Avec des achats qui totalisent annuellement près de 12 milliards de dollars, le gouvernement du Québec doit jouer pleinement son rôle en matière d’achats et d’approvisionnement locaux. Dans le contexte actuel de crise économique, il est essentiel qu’une politique d’achat local soit instaurée pour les organismes publics, tels les centres intégrés de santé et services sociaux (CISSS), les centres de services scolaires et les maisons des aînés. Il en va tout simplement de la survie des commerces locaux et de la protection du tissu commercial local.
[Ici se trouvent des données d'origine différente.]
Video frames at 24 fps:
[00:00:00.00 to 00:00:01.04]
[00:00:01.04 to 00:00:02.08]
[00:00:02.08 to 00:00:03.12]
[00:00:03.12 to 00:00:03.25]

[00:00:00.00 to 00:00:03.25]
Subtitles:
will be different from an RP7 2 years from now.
Depuis le début de la crise, le gouvernement a mis en place plusieurs mesures de soutien financier pour protéger l’économie; il doit dorénavant montrer l’exemple dans son propre comportement d’achats. Les commerces et les entreprises du Québec ont bénéficié de cette aide gouvernementale, mais la façon la plus efficace pour le gouvernement, s’il veut véritablement soutenir les entreprises, c’est d’être lui-même l’acheteur de biens et de services que l’on s’attend qu’il soit !
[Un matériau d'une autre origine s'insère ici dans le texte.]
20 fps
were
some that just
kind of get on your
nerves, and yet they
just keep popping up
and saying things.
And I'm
Les commerces de toutes les régions contribuent au dynamisme économique et à l’attractivité des milieux. Leur survie est mise en péril par la crise, alors que leur existence était déjà souvent menacée à cause des aléas de l’économie. Leur présence est pourtant essentielle pour que les Québécoises et les Québécois aient accès à une diversité de produits et de services.
L’achat local, c’est aussi l’autonomie alimentaire. C’est un propos qui revient souvent depuis le début de la pandémie. Or, l’autonomie alimentaire, ce sont des producteurs, de petite et de grande tailles, prospères, avec des débouchés stables. Le gouvernement doit leur assurer un volume d’affaires suffisant partout sur le territoire.
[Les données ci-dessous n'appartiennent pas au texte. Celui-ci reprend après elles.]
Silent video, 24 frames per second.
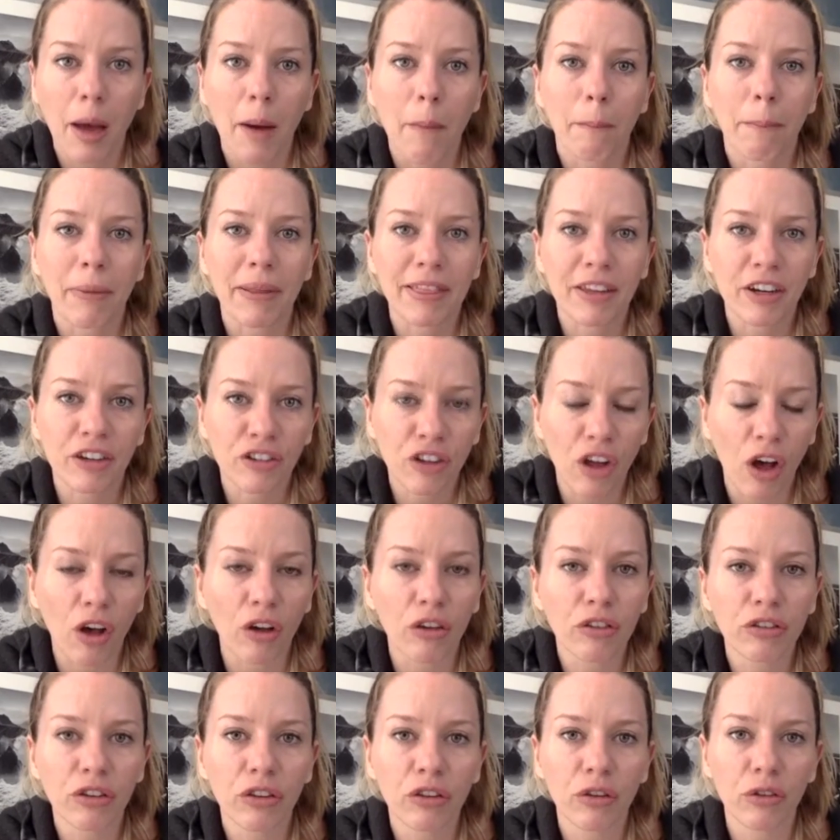But there's
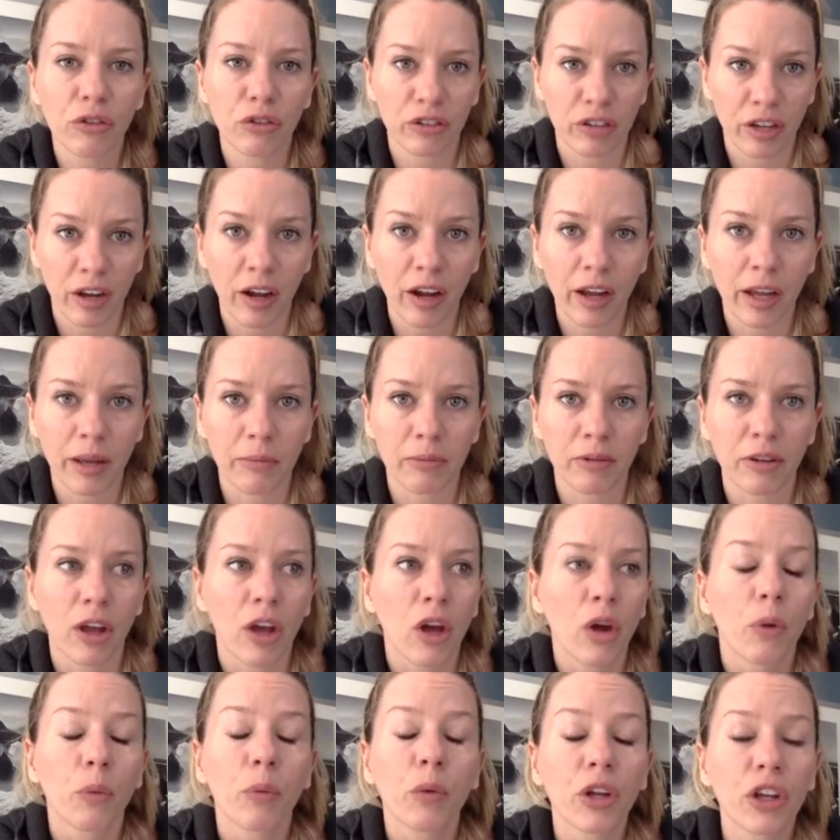also those times
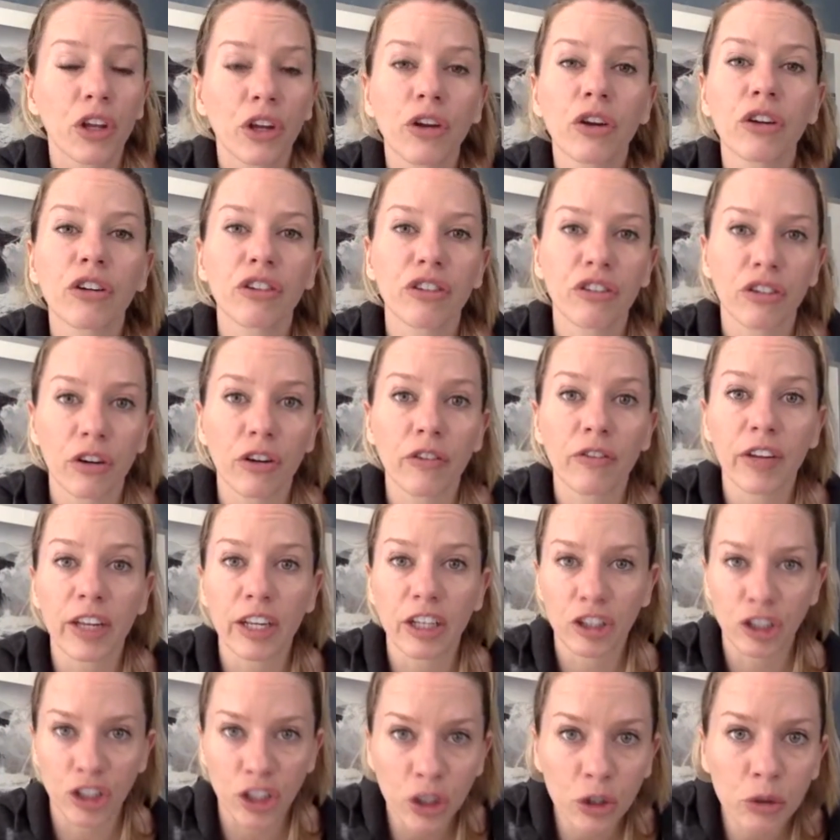when you're serving
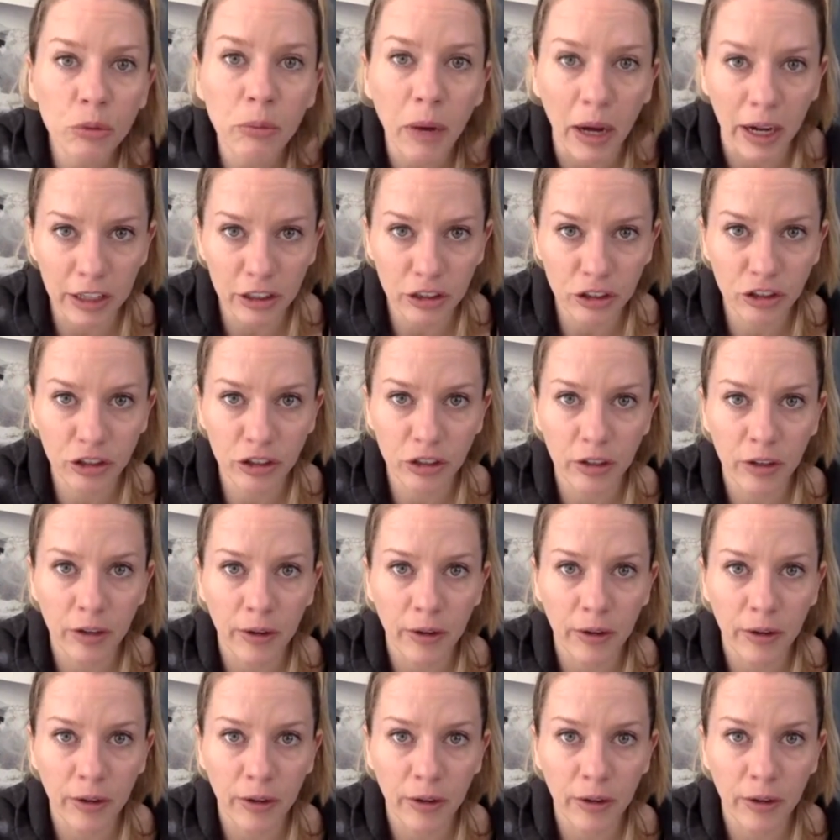too much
LES CONTOURS D’UNE POLITIQUE D’ACHAT LOCAL
Une politique d’achat local au CAG devrait nécessairement tenir compte de la capacité de production du milieu, et ainsi adapter la demande en termes de volume et de secteur géographique en fonction de cette capacité de production. Dans un tel environnement favorable, les entreprises locales de toutes tailles pourraient souscrire aux appels d’offres et éventuellement les remporter. Cela aurait aussi pour avantage de réduire l’empreinte écologique des achats gouvernementaux.
À plus petite échelle, une politique d’achat local, c’est un soutien aux artisans et aux petites entreprises productrices des communautés, bioalimentaires et autres.
C’est la mise en valeur de leur savoir-faire dans les institutions gouvernementales. On fait bien sûr référence aux institutions dont la taille serait adaptée à l’offre pour assurer un volume constant d’achat. Les maisons des aînés en sont un excellent exemple !
En offrant des conditions préférentielles et des débouchés aux détaillants partout dans nos milieux, le gouvernement contribuerait à leur viabilité au bénéfice de ces populations. Il faut nécessairement favoriser le maintien de l’approvisionnement pour les communautés, que ce soit en articles de bureau, en quincaillerie ou en produits bioalimentaires.
La Fédération québécoise des municipalités a récemment suggéré à la présidente du Conseil du trésor, Sonia LeBel, à l’occasion d’une rencontre, que le Centre d’acquisitions gouvernementales détermine des objectifs ambitieux en matière d’achat local dans sa planification stratégique, et que ces objectifs deviennent un des éléments déterminants de sa reddition de comptes. Cette proposition et une politique audacieuse n’ont que des avantages. Les constats et les conclusions sont clairs : le gouvernement possède déjà évidemment tous les outils et l’information nécessaires à la pleine affirmation de son rôle pour agir concrètement sur l’achat local, et ce, au bénéfice de toutes les régions.
Jacques Demers, président de la Fédération québécoise des municipalités et maire de Sainte-Catherine de Hatley et préfet de la MRC de Memphrémagog.